Peninggalan dari Masa Megalitikum
Di desa Tenganan terdapat beberapa peninggalan dari masa megalitikum yang berkaitan dengan mitos kuda di atas. Di bukit bagian utara Desa Tenganan, terdapat sebuah monolit yang menyimbolkan kemaluan (phallus) kuda berdiri tegak. Masyarakat Tenganan menyebutnya kaki dukun. Monolit itu menjadi tempat berdoa bagi pasangan suami istri yang menginginkan momongan.
Tak jauh dari tempat itu, ada bentuk monolit yang ukurannya lebih besar. Namanya batu taikik. Monolit ini dianggap sebagai bekas cercahan isi perut kuda. Tempat ini disucikan sebagai tempat pemujaan untuk memohon kemakmuran di wilayah itu. Lalu ada tumpukan batu-batu kali yang tersusun sedemikian rupa, yang dipercayai penduduk Tenganan sebagai bekas kepala kuda. Ini disebut rambut pule.
Di bukit Papuhun yang terletak di sebelah barat, ada peninggalan yang dipercayai sebagai bekas paha kuda, disebut penimbalan. Di sini sering dilangsungkan upacara yang berkaitan dengan masalah teruna—masa keremajaan seorang lelaki.
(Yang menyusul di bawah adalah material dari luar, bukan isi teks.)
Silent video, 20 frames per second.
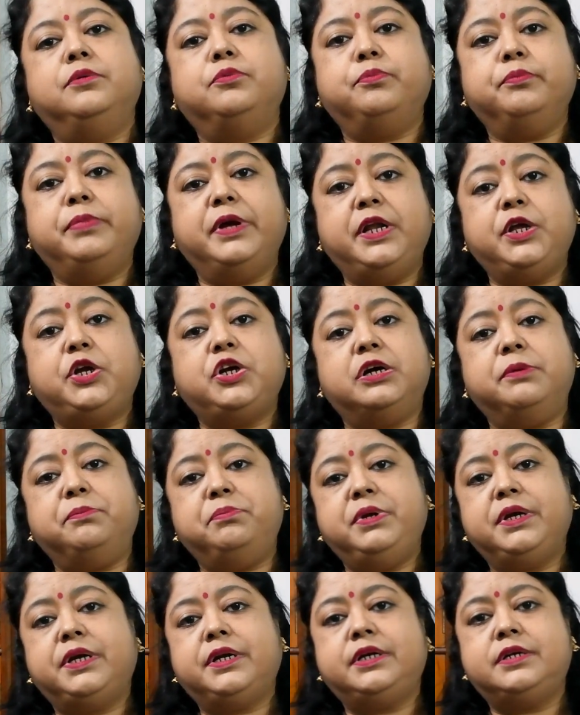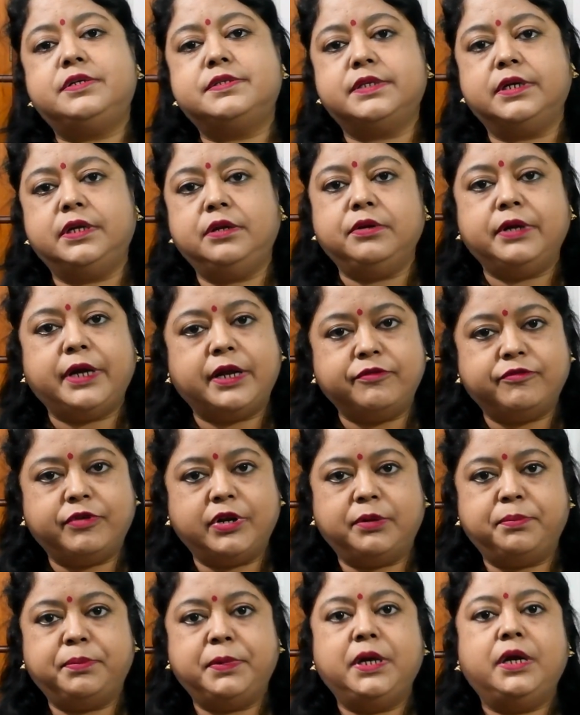very complicated cell
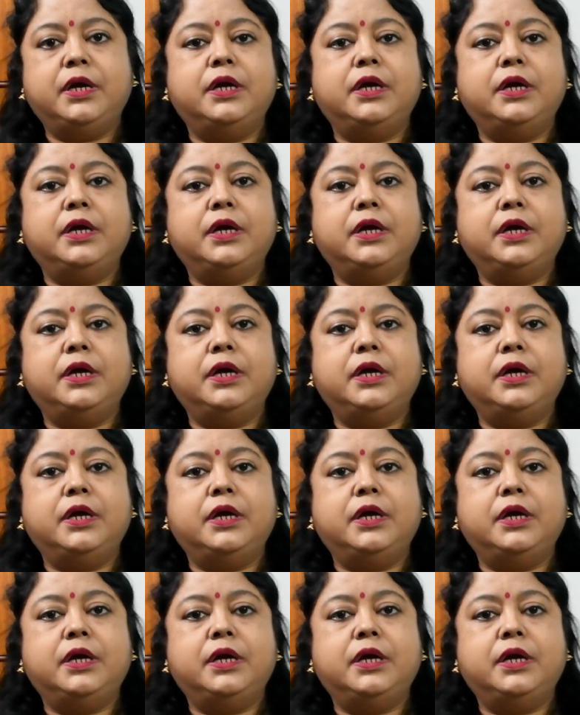envelope.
Sedang tempat kuda itu pertama kali ditemukan tergeletak, disebut batu jaran. Lokasinya di bukit barat laut.
Keunikan Desa Tenganan
Desa Tenganan merupakan salah satu dari tiga desa Bali Aga— dua desa lainnya adalah Trunyan dan Sembiran—yang masih memegang tradisi leluhur mereka. Salah satu yang masih dipertahankan adalah tata ruang desa. Bentuk dan besar bangunan serta pekarangan, pengaturan letak bangunan, hingga letak pura dibuat dengan mengikuti aturan adat yang secara turun-temurun dipertahankan.
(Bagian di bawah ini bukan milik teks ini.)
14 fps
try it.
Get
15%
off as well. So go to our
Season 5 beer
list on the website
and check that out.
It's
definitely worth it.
Perkampungan di Desa Tenganan tertata rapi. Seragam dan berpetak-petak lurus mirip kompleks Perumnas. Tiap petak ditempati oleh satu kepala keluarga. Luas petak sama besar. Bahkan besar dan bentuk bangunan rumahnya pun relatif sama, kecuali untuk bangunan bale melon (tempat tidur utama) dan paon (dapur) yang boleh dibuat sesuai dengan kemauan dan kemampuan.
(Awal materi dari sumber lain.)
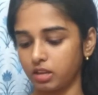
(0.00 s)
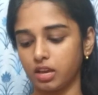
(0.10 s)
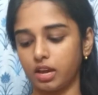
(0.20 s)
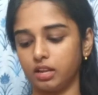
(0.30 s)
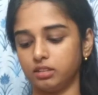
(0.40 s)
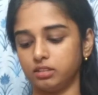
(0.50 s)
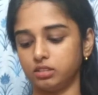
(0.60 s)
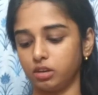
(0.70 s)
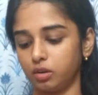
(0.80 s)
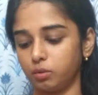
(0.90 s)
and the
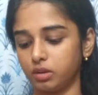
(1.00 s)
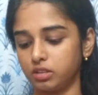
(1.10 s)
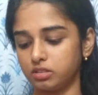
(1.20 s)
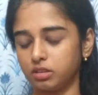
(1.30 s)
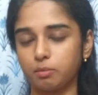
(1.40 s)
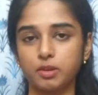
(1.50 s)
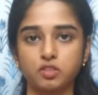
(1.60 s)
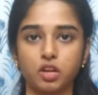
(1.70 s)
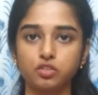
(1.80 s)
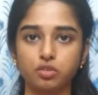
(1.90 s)
third one is a
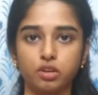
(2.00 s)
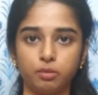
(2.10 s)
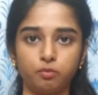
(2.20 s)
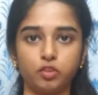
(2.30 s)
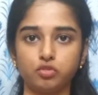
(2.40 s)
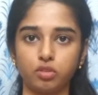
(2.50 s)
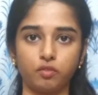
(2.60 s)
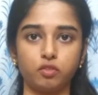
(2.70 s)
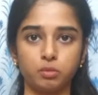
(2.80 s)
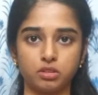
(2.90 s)
massage cream which you have
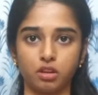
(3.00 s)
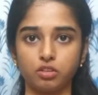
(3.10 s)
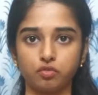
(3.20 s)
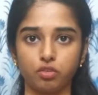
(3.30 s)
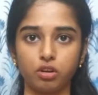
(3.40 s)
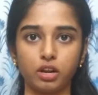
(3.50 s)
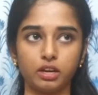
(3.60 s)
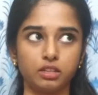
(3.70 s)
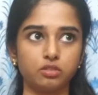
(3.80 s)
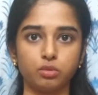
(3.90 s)
to massage for at
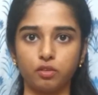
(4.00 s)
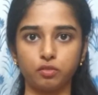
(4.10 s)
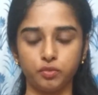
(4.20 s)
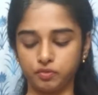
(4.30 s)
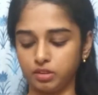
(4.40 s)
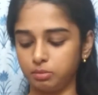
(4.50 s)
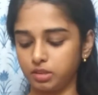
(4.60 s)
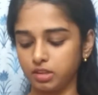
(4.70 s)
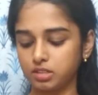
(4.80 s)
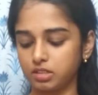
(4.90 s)
least 12 to 15
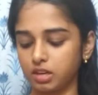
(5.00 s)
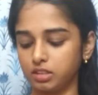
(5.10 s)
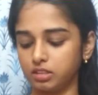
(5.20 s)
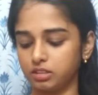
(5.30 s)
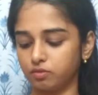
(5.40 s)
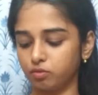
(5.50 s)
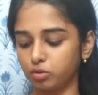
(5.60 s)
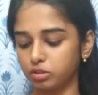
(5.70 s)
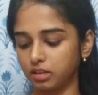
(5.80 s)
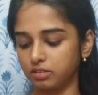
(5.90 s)
minutes, and the
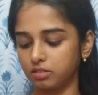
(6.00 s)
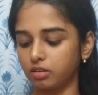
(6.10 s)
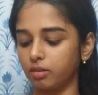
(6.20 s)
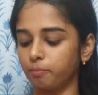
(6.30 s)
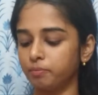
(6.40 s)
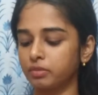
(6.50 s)
fourth is a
Rumah dibangun dari campuran batu merah, batu sungai, dan tanah. Atapnya terbuat dari tumpukan daun rumbia. Pintu masuknya lebarnya hanya berukuran satu orang dewasa, dan bagian atas pintu terlihat menyatu dengan atap rumah.
Di Tenganan berlaku sistem pola menetap terpisah. Artinya, setiap terjadi keluarga baru, mereka harus memisahkan diri dari keluarga induknya. Keluarga baru ini berhak menempati satu kapling yang disediakan oleh desa. Imbalannya, keluarga baru itu diwajibkan memikul beban-beban adat.
Menariknya, sementara di daerah lain pola pemukiman berubah mengikuti zaman, di Tenganan tidak. Masyarakat desa ini masih mempertahankan pola perkampungan yang mereka warisi dari leluhur mereka. Sebuah kearifan lokal mengenai tata sosial yang terpadu dan terbukti mampu menjaga keutuhan dan keharmonisan masyarakat.